If you don’t have insurance and you don’t have money, you don’t take care of your own health.
Anne Marie Schneider lives in Durham, North Carolina, and has spent more than three decades working across nearly every corner of the health care system. She is an occupational therapist with a hand specialty certification and has worked in hospital systems, private clinics and now her own clinic. Over the past 35 years, she has served as a practice administrator, worked in finance and HR and managed a dermatology practice’s revenue cycle. As she explains, she has been “on the back office side trying to get the providers paid.”
In mid-December 2023, Anne Marie’s decades of experience in health care collided with her own reality when she suddenly lost her job at a dermatology practice. The loss meant her insurance was set to end December 31, and she knew she was unlikely to secure a new job with coverage by January 1. At the time, she was the full-time worker in her household. Her husband was self-employed and relied on her employer-sponsored insurance, and their 23-year-old daughter was still on her plan because it offered better coverage than her own job.
With only days to act, Anne Marie and her husband turned to the ACA Marketplace. Her husband has psoriatic arthritis and relies on medications that she described as “literally saving his joints.” Without insurance, those medications alone could cost thousands of dollars a month. “We could not afford $7,000 a month,” she said, referring to medication and treatment costs without coverage.
Given their circumstances, the family qualified for enhanced ACA tax credits. The subsidies lowered a Blue Cross plan from about $1,800 a month to under $300. The plan offered manageable copays and prescription coverage that allowed them to continue care. Still, the family could not afford to keep their daughter on the plan, and instead helped her enroll in coverage through her employer.
A year later, everything changed. When Anne Marie returned to the Marketplace for 2026, the same plan jumped from $1,800 to $2,700 a month with no changes in benefits. “That was more than my mortgage for the privilege of having health insurance, not health care,” she said.

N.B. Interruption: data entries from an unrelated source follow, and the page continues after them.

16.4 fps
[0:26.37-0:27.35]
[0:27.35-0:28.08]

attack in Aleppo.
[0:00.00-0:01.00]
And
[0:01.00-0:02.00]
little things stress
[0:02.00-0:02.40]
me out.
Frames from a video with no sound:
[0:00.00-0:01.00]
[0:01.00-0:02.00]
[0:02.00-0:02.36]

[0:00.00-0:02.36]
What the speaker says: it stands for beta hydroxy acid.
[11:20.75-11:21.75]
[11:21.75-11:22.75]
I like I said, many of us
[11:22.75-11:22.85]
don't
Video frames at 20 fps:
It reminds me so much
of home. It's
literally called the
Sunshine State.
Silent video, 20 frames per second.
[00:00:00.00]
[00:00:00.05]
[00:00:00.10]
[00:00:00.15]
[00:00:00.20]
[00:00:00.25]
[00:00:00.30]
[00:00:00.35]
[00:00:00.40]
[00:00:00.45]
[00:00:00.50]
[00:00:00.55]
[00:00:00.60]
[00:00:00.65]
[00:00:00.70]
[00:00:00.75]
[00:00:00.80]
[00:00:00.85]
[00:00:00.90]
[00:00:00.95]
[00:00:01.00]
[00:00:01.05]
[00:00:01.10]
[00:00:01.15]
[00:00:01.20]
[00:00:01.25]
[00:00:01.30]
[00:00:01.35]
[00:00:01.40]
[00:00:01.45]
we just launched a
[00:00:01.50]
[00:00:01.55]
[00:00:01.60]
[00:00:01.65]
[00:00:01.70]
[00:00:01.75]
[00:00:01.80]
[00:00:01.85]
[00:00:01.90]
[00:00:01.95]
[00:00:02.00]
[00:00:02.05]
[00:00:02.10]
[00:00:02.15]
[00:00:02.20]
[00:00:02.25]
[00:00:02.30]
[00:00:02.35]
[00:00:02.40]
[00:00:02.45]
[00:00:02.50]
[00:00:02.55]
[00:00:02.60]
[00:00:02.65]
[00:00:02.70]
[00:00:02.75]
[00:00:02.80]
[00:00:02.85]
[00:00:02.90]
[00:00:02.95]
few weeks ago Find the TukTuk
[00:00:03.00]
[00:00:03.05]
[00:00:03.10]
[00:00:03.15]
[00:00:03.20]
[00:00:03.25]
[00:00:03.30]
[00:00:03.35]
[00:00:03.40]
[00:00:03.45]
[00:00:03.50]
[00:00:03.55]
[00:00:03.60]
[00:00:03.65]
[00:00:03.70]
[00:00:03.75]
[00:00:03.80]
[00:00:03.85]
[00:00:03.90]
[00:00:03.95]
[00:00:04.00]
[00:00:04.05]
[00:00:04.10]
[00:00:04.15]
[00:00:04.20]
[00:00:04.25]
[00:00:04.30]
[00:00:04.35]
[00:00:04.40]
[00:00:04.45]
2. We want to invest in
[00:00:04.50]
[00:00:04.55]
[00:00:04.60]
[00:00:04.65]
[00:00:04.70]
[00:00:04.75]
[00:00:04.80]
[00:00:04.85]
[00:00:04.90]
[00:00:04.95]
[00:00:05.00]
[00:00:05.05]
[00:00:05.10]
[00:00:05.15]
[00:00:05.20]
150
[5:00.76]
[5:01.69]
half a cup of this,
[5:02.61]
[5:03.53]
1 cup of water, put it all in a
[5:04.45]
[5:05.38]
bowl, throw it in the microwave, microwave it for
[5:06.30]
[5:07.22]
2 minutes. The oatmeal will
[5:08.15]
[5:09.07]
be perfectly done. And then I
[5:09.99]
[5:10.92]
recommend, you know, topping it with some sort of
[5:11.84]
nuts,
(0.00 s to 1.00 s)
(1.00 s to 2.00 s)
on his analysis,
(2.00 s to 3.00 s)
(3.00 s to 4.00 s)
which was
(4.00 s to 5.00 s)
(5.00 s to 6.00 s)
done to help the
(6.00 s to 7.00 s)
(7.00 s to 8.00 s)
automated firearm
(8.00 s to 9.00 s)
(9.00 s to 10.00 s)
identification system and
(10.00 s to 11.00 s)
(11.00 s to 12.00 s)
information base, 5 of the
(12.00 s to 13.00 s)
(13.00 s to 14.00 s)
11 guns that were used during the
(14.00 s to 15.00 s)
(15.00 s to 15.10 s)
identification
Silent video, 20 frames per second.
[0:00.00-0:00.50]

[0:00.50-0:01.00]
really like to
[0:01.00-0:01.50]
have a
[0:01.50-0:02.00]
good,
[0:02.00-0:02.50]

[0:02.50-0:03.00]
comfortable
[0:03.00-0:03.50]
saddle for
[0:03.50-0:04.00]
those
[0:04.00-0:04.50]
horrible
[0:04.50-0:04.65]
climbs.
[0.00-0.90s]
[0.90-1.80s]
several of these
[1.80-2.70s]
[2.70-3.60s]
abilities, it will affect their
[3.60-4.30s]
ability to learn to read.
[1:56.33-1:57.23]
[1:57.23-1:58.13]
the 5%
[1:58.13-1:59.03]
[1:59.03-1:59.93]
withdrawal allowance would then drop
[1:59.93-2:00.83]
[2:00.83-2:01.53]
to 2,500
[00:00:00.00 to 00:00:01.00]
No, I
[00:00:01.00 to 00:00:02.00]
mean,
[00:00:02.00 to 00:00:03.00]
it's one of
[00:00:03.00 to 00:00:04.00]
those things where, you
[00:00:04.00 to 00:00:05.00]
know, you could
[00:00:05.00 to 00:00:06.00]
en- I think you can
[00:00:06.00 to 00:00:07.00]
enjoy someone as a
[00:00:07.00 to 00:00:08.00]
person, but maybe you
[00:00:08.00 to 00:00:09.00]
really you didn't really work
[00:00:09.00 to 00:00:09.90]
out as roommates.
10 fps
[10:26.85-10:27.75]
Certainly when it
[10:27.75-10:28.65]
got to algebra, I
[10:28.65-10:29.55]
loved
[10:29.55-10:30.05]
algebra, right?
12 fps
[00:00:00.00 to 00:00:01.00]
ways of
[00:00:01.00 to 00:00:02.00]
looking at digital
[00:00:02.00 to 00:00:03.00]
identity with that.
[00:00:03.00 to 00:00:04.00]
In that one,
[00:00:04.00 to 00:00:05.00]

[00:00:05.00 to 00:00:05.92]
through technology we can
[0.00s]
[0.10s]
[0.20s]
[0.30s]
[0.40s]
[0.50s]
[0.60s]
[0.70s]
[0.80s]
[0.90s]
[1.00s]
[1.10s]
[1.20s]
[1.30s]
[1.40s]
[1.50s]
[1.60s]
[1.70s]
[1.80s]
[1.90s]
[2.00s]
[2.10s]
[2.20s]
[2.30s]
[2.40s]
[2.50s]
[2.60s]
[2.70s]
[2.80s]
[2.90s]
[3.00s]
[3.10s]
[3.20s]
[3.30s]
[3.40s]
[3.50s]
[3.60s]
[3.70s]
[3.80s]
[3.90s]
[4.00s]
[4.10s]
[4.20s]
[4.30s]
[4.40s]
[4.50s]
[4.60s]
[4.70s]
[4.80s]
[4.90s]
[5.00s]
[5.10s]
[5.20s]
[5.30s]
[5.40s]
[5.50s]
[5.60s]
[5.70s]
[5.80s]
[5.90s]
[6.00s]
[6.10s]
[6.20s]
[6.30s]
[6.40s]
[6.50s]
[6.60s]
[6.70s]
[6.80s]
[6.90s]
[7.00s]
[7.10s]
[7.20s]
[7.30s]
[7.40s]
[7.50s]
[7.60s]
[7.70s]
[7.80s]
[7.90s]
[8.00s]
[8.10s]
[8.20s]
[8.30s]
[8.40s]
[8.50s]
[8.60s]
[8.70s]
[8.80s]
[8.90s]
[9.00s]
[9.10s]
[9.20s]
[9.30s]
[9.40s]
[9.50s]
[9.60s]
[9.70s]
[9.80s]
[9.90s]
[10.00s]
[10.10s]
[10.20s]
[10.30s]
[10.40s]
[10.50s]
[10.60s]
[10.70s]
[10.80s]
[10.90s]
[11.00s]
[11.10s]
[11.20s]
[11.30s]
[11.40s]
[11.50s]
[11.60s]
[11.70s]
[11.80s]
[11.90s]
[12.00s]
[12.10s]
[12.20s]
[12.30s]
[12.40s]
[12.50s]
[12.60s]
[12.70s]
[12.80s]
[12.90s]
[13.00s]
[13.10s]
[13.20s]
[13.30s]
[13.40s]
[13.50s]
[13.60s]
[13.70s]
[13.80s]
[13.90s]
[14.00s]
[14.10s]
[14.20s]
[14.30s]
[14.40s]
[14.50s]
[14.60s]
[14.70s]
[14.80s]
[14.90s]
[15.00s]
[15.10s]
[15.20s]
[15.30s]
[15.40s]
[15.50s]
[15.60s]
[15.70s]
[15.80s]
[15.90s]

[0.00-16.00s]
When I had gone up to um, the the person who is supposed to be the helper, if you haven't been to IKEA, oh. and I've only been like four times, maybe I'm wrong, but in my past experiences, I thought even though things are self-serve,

Without subsidies, the cost was impossible. The couple explored other options, including plans through the local chamber of commerce, but they were denied because of technical eligibility rules. They also considered less expensive insurers but worried about losing access to providers. “I’m not losing all of my physicians that I have relationships with,” Anne Marie said, describing the stress of plans that drop providers or delay payments.
Ultimately, they downgraded to a bronze-level Blue Cross plan costing $1,800 a month. The plan came with steep cost sharing and a $7,000 deductible per person. “For the privilege of having that bronze level plan,” she said, “our co-pays are $95 for our PCPs and $175 for a specialist.”
The financial strain became immediate. Her husband needed a hip replacement and expensive medications that quickly pushed him toward his deductible. At one point, they received a notice stating they owed $6,000 for medication. “I cannot afford a $6,000 bill for medicine,” she said. Prescription assistance programs helped temporarily, but the uncertainty remains.
Anne Marie has seen firsthand how these pressures shape patient behavior. Many self-employed providers she knows have dropped insurance entirely and are “rolling the dice every day.” She worries about what happens when people avoid preventive care because they cannot afford coverage. “If you don’t have insurance and you don’t have money, you don’t take care of your own health,” she said.
She also sees how insurance rules drive inefficiency and burnout. High copays discourage care even after patients meet their out-of-pocket limits. Insurers dictate treatment paths that require unnecessary steps. “You want to pay for six weeks of therapy that we know isn’t going to work before you let me get an MRI,” she said. She described how patients who try to bypass those steps often save money but are penalized for not following insurer requirements.
Anne Marie believes these problems are structural. “Health care truly should not be a business,” she said. She described a system that prioritizes profit over time spent with patients and reimburses procedures over listening, diagnosis and education. “I have friends now who say, ‘I have 12 minutes,’” she said, describing primary care visits shortened by reimbursement pressures.
Her message to policymakers is blunt. “Everyone should be in one system,” she said, arguing that broad risk pools lower costs and stabilize care. She believes nothing will change until lawmakers experience the same insurance challenges as their constituents. “Until you have more than a $15 copay and a $30 specialist that you don’t pay for, nothing is going to change,” she said.
After decades inside the system and now struggling within it herself, Anne Marie sees the consequences clearly. Rising premiums, high deductibles and complex rules are pushing people away from care and back toward crisis-driven treatment. “Making it unaffordable for health insurance just doesn’t mean that people are going to pay,” she said. “It means they’re not going to get health care.”